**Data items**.
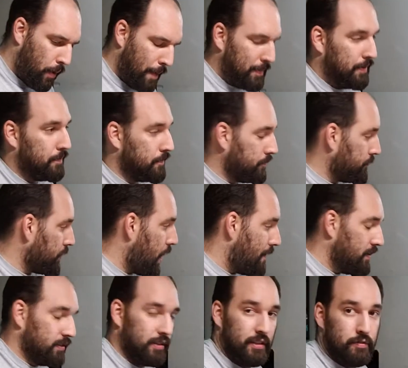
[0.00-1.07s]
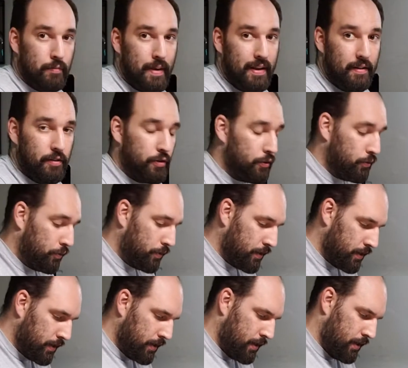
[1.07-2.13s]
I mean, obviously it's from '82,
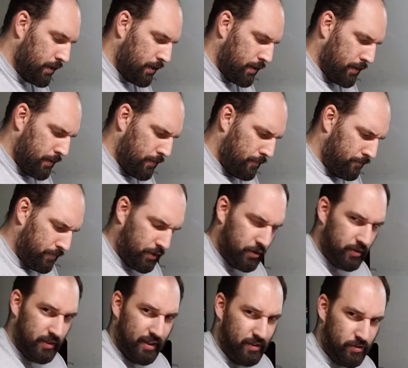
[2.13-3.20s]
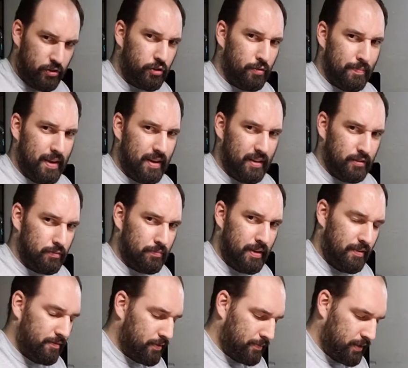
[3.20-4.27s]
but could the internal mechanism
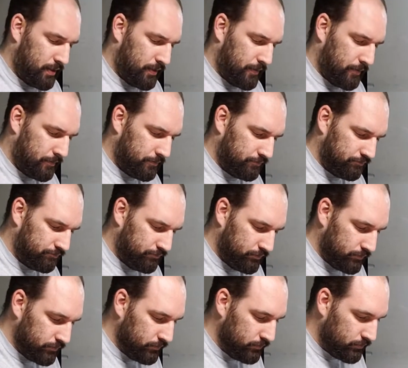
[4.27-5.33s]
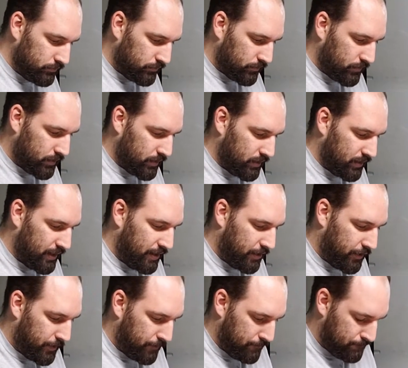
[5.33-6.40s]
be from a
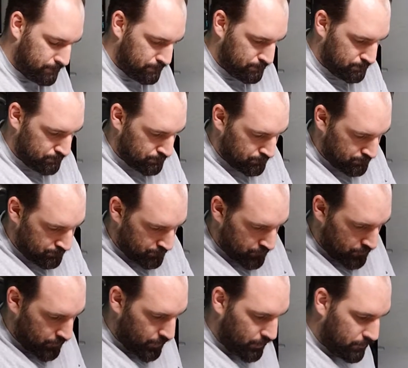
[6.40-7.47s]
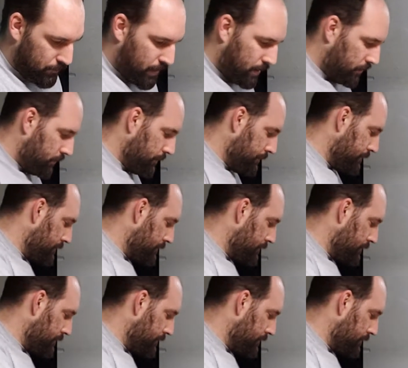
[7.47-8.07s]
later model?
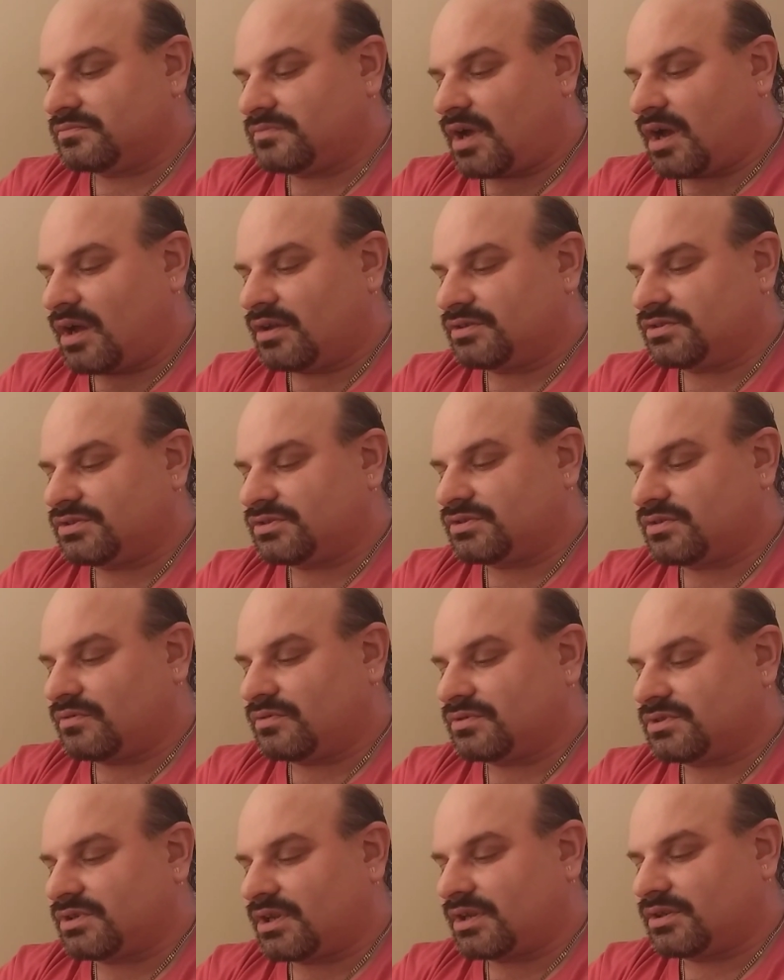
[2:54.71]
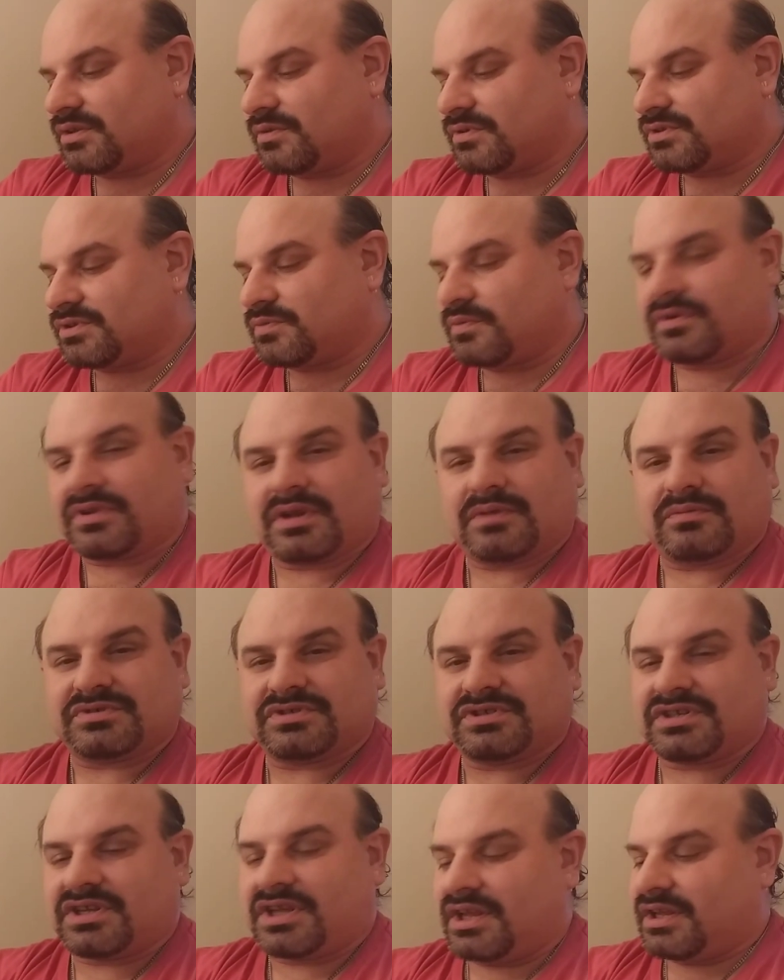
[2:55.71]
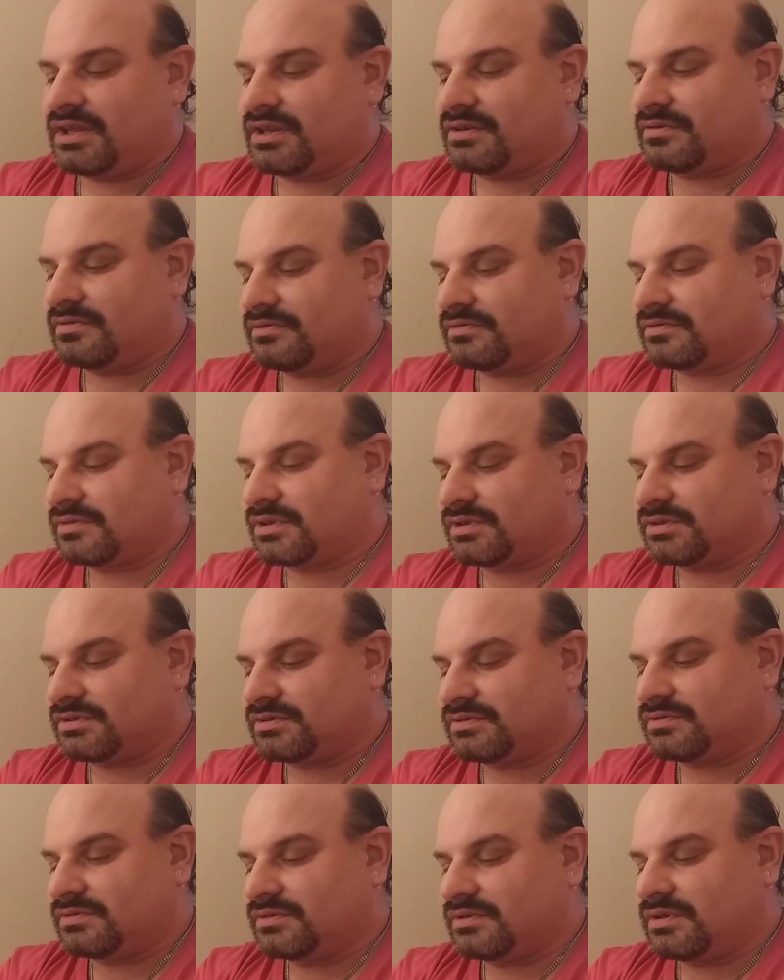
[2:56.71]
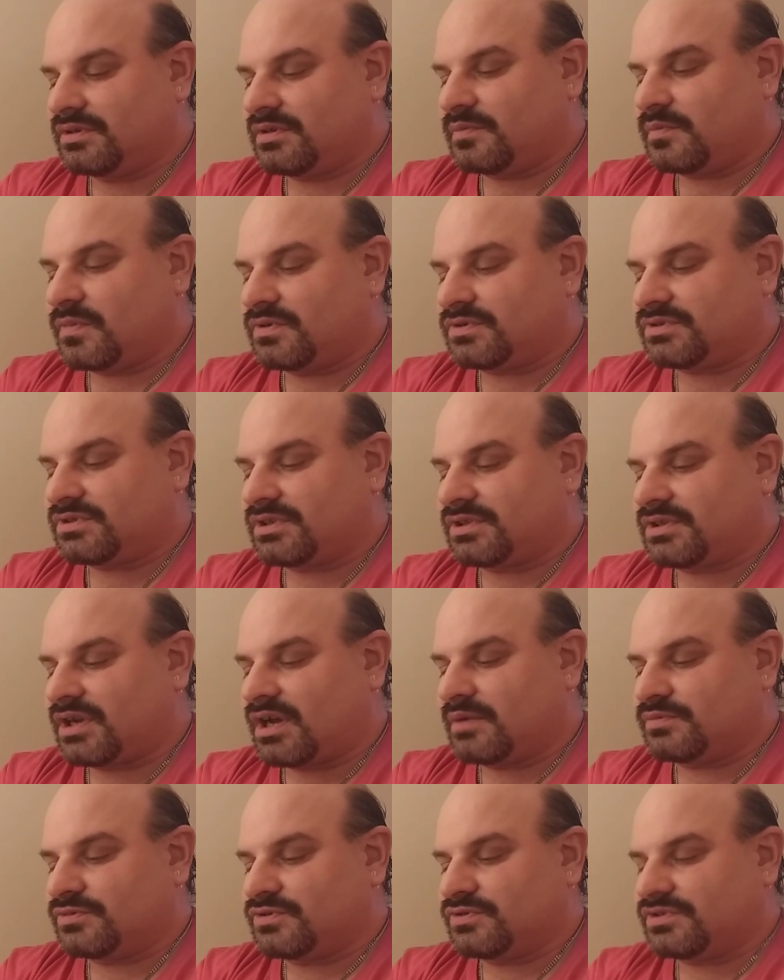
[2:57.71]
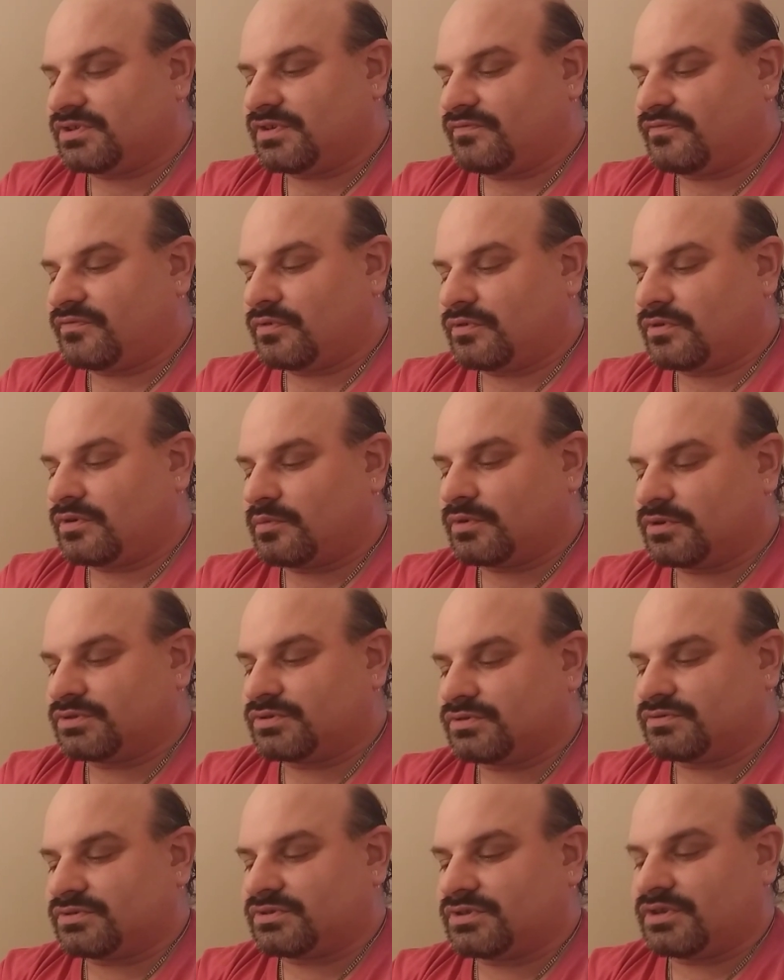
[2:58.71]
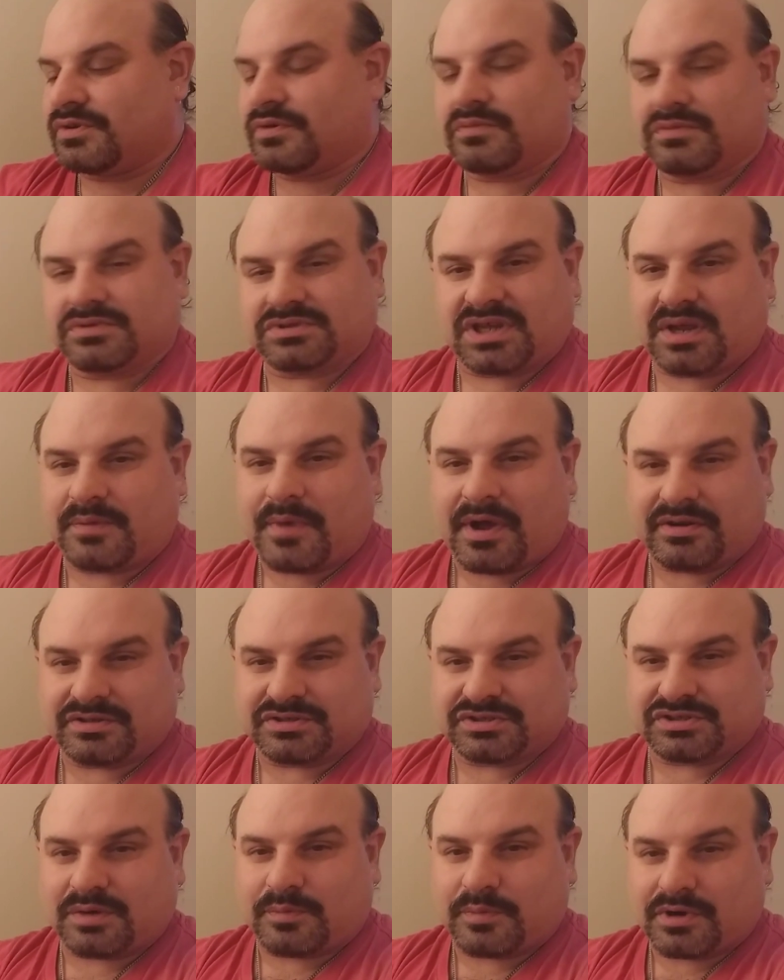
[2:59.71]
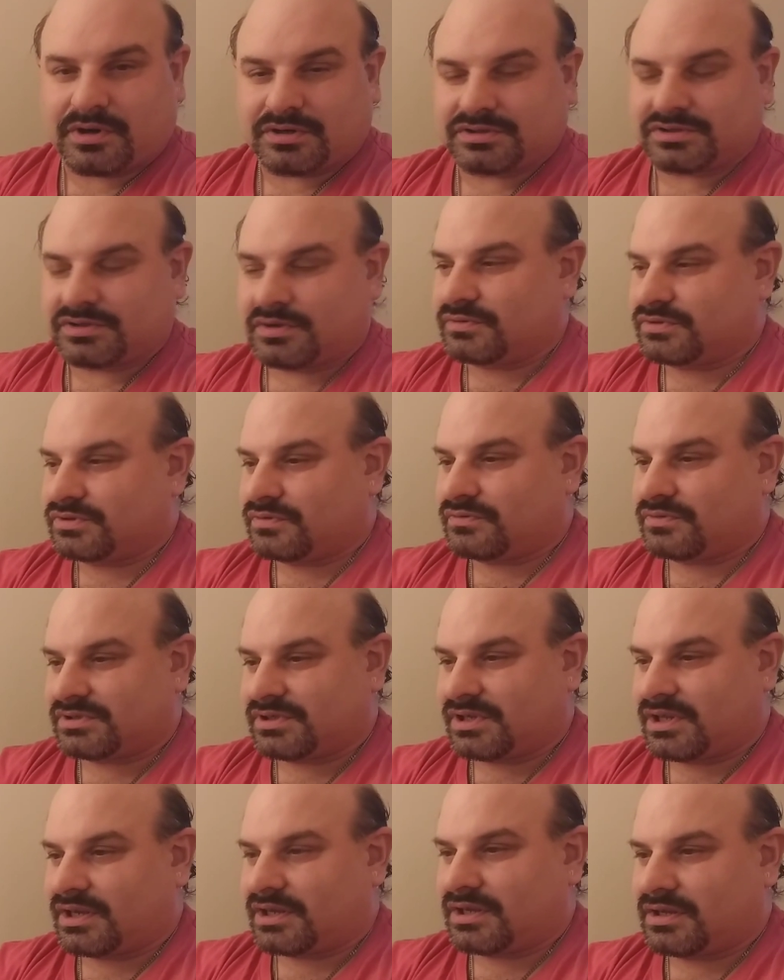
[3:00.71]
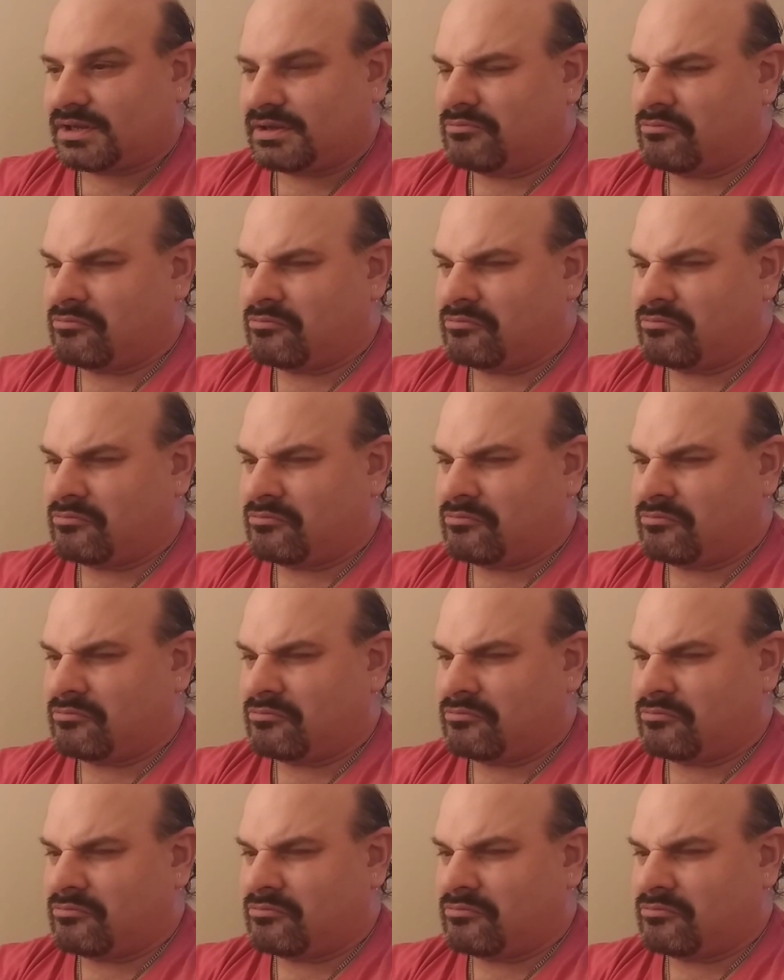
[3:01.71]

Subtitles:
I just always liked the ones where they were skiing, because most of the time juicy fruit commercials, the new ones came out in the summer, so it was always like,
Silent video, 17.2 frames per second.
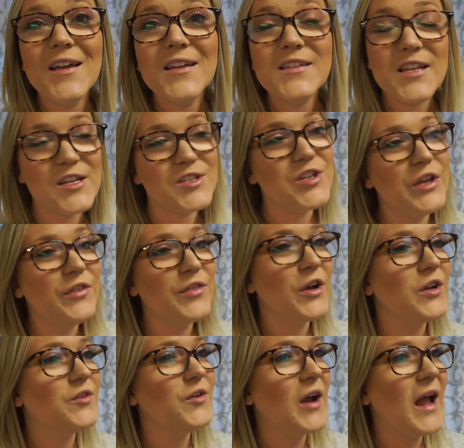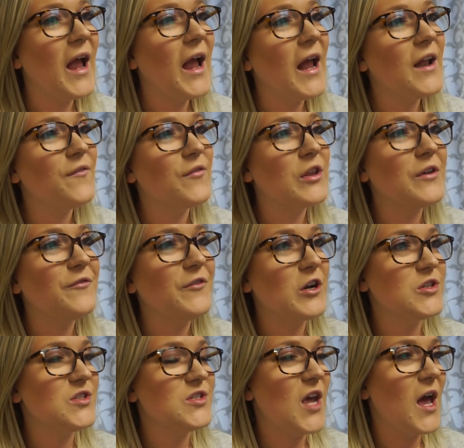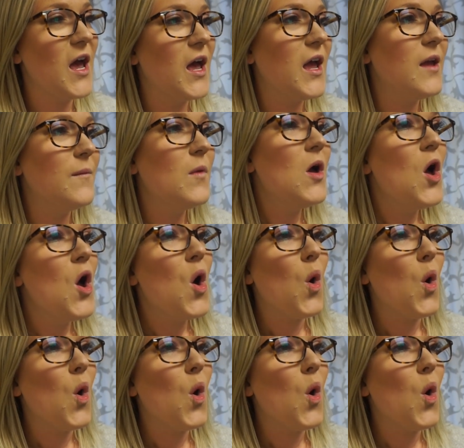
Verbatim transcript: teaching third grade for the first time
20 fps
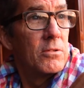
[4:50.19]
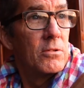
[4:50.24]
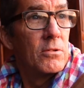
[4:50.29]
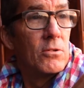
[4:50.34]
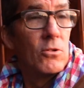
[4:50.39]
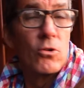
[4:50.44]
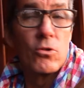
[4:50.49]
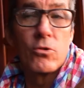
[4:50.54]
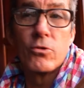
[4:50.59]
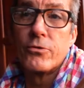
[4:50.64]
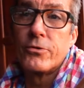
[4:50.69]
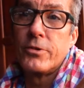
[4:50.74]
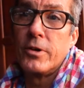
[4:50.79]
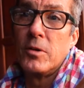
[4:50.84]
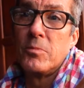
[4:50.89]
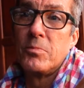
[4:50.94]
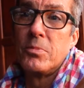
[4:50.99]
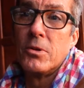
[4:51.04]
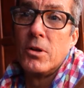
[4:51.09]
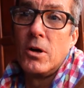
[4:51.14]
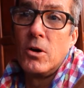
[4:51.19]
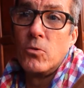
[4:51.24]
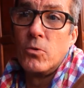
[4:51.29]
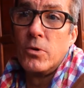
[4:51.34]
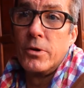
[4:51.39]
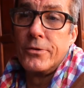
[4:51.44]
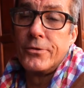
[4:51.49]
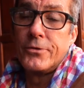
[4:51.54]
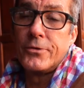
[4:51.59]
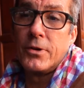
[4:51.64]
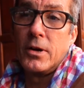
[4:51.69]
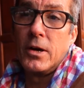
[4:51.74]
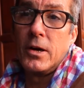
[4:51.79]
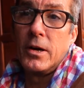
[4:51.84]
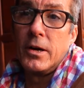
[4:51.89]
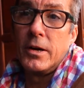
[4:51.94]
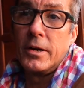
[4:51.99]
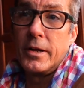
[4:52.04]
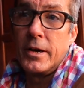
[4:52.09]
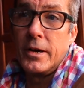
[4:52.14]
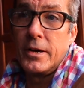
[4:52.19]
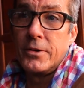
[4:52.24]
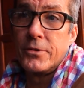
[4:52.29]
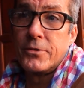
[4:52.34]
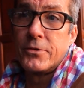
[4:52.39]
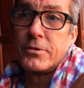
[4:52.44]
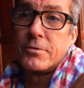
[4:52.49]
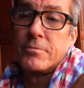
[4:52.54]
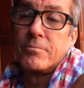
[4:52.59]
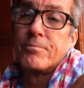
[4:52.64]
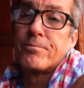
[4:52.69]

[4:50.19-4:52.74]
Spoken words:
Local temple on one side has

**Work request**.
The answer must be a word-for-word copy of all the entries, containing no pictures.

**Answer space**.
[0.00-1.07s]
[1.07-2.13s]
I mean, obviously it's from '82,
[2.13-3.20s]
[3.20-4.27s]
but could the internal mechanism
[4.27-5.33s]
[5.33-6.40s]
be from a
[6.40-7.47s]
[7.47-8.07s]
later model?
[2:54.71]
[2:55.71]
[2:56.71]
[2:57.71]
[2:58.71]
[2:59.71]
[3:00.71]
[3:01.71]

Subtitles:
I just always liked the ones where they were skiing, because most of the time juicy fruit commercials, the new ones came out in the summer, so it was always like,
Silent video, 17.2 frames per second.
Verbatim transcript: teaching third grade for the first time
20 fps
[4:50.19]
[4:50.24]
[4:50.29]
[4:50.34]
[4:50.39]
[4:50.44]
[4:50.49]
[4:50.54]
[4:50.59]
[4:50.64]
[4:50.69]
[4:50.74]
[4:50.79]
[4:50.84]
[4:50.89]
[4:50.94]
[4:50.99]
[4:51.04]
[4:51.09]
[4:51.14]
[4:51.19]
[4:51.24]
[4:51.29]
[4:51.34]
[4:51.39]
[4:51.44]
[4:51.49]
[4:51.54]
[4:51.59]
[4:51.64]
[4:51.69]
[4:51.74]
[4:51.79]
[4:51.84]
[4:51.89]
[4:51.94]
[4:51.99]
[4:52.04]
[4:52.09]
[4:52.14]
[4:52.19]
[4:52.24]
[4:52.29]
[4:52.34]
[4:52.39]
[4:52.44]
[4:52.49]
[4:52.54]
[4:52.59]
[4:52.64]
[4:52.69]

[4:50.19-4:52.74]
Spoken words:
Local temple on one side has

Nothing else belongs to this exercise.